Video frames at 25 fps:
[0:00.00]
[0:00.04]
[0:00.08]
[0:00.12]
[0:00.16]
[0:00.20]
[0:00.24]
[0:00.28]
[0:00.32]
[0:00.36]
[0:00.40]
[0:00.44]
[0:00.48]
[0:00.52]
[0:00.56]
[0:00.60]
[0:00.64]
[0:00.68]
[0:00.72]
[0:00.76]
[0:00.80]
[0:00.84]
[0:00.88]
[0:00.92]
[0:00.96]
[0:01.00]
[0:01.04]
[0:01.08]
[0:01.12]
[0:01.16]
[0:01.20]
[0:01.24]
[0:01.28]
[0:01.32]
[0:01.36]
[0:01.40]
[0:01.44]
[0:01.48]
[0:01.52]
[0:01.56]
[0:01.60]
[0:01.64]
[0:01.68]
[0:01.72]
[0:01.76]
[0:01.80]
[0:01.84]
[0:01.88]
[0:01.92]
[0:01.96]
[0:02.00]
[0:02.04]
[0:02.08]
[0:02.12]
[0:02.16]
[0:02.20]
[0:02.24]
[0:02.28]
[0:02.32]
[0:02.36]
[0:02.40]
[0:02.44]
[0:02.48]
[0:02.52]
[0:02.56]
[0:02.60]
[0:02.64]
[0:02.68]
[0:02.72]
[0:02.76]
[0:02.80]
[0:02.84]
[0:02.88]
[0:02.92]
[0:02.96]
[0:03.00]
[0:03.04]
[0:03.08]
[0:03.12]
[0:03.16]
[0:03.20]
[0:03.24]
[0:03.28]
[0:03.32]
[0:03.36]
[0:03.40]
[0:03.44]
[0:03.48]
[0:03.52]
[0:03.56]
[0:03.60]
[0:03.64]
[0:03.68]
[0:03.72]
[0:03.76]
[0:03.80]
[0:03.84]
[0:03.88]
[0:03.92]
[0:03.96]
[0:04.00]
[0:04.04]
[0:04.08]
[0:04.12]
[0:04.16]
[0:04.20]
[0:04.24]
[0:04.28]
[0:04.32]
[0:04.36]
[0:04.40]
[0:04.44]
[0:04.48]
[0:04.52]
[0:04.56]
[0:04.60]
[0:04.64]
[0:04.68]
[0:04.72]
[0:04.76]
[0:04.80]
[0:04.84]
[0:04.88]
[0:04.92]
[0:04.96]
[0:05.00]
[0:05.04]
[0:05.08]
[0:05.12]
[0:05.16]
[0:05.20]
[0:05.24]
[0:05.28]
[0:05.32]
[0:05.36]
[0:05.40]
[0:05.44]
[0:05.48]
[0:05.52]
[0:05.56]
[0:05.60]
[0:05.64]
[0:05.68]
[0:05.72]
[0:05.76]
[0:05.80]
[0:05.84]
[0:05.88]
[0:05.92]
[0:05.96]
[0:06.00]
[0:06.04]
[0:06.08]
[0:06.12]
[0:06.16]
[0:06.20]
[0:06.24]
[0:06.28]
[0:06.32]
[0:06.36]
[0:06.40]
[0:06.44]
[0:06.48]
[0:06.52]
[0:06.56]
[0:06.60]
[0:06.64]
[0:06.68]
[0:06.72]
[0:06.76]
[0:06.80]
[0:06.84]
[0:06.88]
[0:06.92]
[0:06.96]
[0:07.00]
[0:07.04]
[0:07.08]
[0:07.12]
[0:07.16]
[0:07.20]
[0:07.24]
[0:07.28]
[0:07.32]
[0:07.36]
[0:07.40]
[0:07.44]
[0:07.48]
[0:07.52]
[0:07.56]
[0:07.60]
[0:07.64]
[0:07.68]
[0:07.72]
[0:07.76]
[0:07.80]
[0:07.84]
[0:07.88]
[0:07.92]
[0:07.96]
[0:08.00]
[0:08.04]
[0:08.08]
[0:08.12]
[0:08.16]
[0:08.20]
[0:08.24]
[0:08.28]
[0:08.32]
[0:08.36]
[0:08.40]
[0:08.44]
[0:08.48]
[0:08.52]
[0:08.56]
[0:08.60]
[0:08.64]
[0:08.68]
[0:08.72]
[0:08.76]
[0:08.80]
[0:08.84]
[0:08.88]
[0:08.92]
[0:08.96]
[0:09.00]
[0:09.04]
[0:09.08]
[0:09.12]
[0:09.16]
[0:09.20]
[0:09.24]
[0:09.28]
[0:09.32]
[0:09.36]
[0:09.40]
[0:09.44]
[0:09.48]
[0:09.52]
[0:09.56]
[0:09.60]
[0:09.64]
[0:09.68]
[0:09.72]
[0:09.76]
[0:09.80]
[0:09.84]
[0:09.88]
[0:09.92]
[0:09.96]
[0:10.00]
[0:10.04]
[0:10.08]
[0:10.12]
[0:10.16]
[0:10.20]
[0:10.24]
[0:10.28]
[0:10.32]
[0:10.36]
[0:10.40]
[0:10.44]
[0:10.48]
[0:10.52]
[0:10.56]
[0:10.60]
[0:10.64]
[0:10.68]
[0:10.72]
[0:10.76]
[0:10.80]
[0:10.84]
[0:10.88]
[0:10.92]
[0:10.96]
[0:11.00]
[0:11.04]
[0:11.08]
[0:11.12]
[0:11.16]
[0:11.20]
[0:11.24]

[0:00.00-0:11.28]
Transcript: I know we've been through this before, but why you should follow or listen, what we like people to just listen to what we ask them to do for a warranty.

☆ ☆ ☆ ☆ ☆ ☆ ☆

**Task description**
Write out the records again so that each line matches the original exactly.

**The completed task**
Video frames at 25 fps:
[0:00.00]
[0:00.04]
[0:00.08]
[0:00.12]
[0:00.16]
[0:00.20]
[0:00.24]
[0:00.28]
[0:00.32]
[0:00.36]
[0:00.40]
[0:00.44]
[0:00.48]
[0:00.52]
[0:00.56]
[0:00.60]
[0:00.64]
[0:00.68]
[0:00.72]
[0:00.76]
[0:00.80]
[0:00.84]
[0:00.88]
[0:00.92]
[0:00.96]
[0:01.00]
[0:01.04]
[0:01.08]
[0:01.12]
[0:01.16]
[0:01.20]
[0:01.24]
[0:01.28]
[0:01.32]
[0:01.36]
[0:01.40]
[0:01.44]
[0:01.48]
[0:01.52]
[0:01.56]
[0:01.60]
[0:01.64]
[0:01.68]
[0:01.72]
[0:01.76]
[0:01.80]
[0:01.84]
[0:01.88]
[0:01.92]
[0:01.96]
[0:02.00]
[0:02.04]
[0:02.08]
[0:02.12]
[0:02.16]
[0:02.20]
[0:02.24]
[0:02.28]
[0:02.32]
[0:02.36]
[0:02.40]
[0:02.44]
[0:02.48]
[0:02.52]
[0:02.56]
[0:02.60]
[0:02.64]
[0:02.68]
[0:02.72]
[0:02.76]
[0:02.80]
[0:02.84]
[0:02.88]
[0:02.92]
[0:02.96]
[0:03.00]
[0:03.04]
[0:03.08]
[0:03.12]
[0:03.16]
[0:03.20]
[0:03.24]
[0:03.28]
[0:03.32]
[0:03.36]
[0:03.40]
[0:03.44]
[0:03.48]
[0:03.52]
[0:03.56]
[0:03.60]
[0:03.64]
[0:03.68]
[0:03.72]
[0:03.76]
[0:03.80]
[0:03.84]
[0:03.88]
[0:03.92]
[0:03.96]
[0:04.00]
[0:04.04]
[0:04.08]
[0:04.12]
[0:04.16]
[0:04.20]
[0:04.24]
[0:04.28]
[0:04.32]
[0:04.36]
[0:04.40]
[0:04.44]
[0:04.48]
[0:04.52]
[0:04.56]
[0:04.60]
[0:04.64]
[0:04.68]
[0:04.72]
[0:04.76]
[0:04.80]
[0:04.84]
[0:04.88]
[0:04.92]
[0:04.96]
[0:05.00]
[0:05.04]
[0:05.08]
[0:05.12]
[0:05.16]
[0:05.20]
[0:05.24]
[0:05.28]
[0:05.32]
[0:05.36]
[0:05.40]
[0:05.44]
[0:05.48]
[0:05.52]
[0:05.56]
[0:05.60]
[0:05.64]
[0:05.68]
[0:05.72]
[0:05.76]
[0:05.80]
[0:05.84]
[0:05.88]
[0:05.92]
[0:05.96]
[0:06.00]
[0:06.04]
[0:06.08]
[0:06.12]
[0:06.16]
[0:06.20]
[0:06.24]
[0:06.28]
[0:06.32]
[0:06.36]
[0:06.40]
[0:06.44]
[0:06.48]
[0:06.52]
[0:06.56]
[0:06.60]
[0:06.64]
[0:06.68]
[0:06.72]
[0:06.76]
[0:06.80]
[0:06.84]
[0:06.88]
[0:06.92]
[0:06.96]
[0:07.00]
[0:07.04]
[0:07.08]
[0:07.12]
[0:07.16]
[0:07.20]
[0:07.24]
[0:07.28]
[0:07.32]
[0:07.36]
[0:07.40]
[0:07.44]
[0:07.48]
[0:07.52]
[0:07.56]
[0:07.60]
[0:07.64]
[0:07.68]
[0:07.72]
[0:07.76]
[0:07.80]
[0:07.84]
[0:07.88]
[0:07.92]
[0:07.96]
[0:08.00]
[0:08.04]
[0:08.08]
[0:08.12]
[0:08.16]
[0:08.20]
[0:08.24]
[0:08.28]
[0:08.32]
[0:08.36]
[0:08.40]
[0:08.44]
[0:08.48]
[0:08.52]
[0:08.56]
[0:08.60]
[0:08.64]
[0:08.68]
[0:08.72]
[0:08.76]
[0:08.80]
[0:08.84]
[0:08.88]
[0:08.92]
[0:08.96]
[0:09.00]
[0:09.04]
[0:09.08]
[0:09.12]
[0:09.16]
[0:09.20]
[0:09.24]
[0:09.28]
[0:09.32]
[0:09.36]
[0:09.40]
[0:09.44]
[0:09.48]
[0:09.52]
[0:09.56]
[0:09.60]
[0:09.64]
[0:09.68]
[0:09.72]
[0:09.76]
[0:09.80]
[0:09.84]
[0:09.88]
[0:09.92]
[0:09.96]
[0:10.00]
[0:10.04]
[0:10.08]
[0:10.12]
[0:10.16]
[0:10.20]
[0:10.24]
[0:10.28]
[0:10.32]
[0:10.36]
[0:10.40]
[0:10.44]
[0:10.48]
[0:10.52]
[0:10.56]
[0:10.60]
[0:10.64]
[0:10.68]
[0:10.72]
[0:10.76]
[0:10.80]
[0:10.84]
[0:10.88]
[0:10.92]
[0:10.96]
[0:11.00]
[0:11.04]
[0:11.08]
[0:11.12]
[0:11.16]
[0:11.20]
[0:11.24]

[0:00.00-0:11.28]
Transcript: I know we've been through this before, but why you should follow or listen, what we like people to just listen to what we ask them to do for a warranty.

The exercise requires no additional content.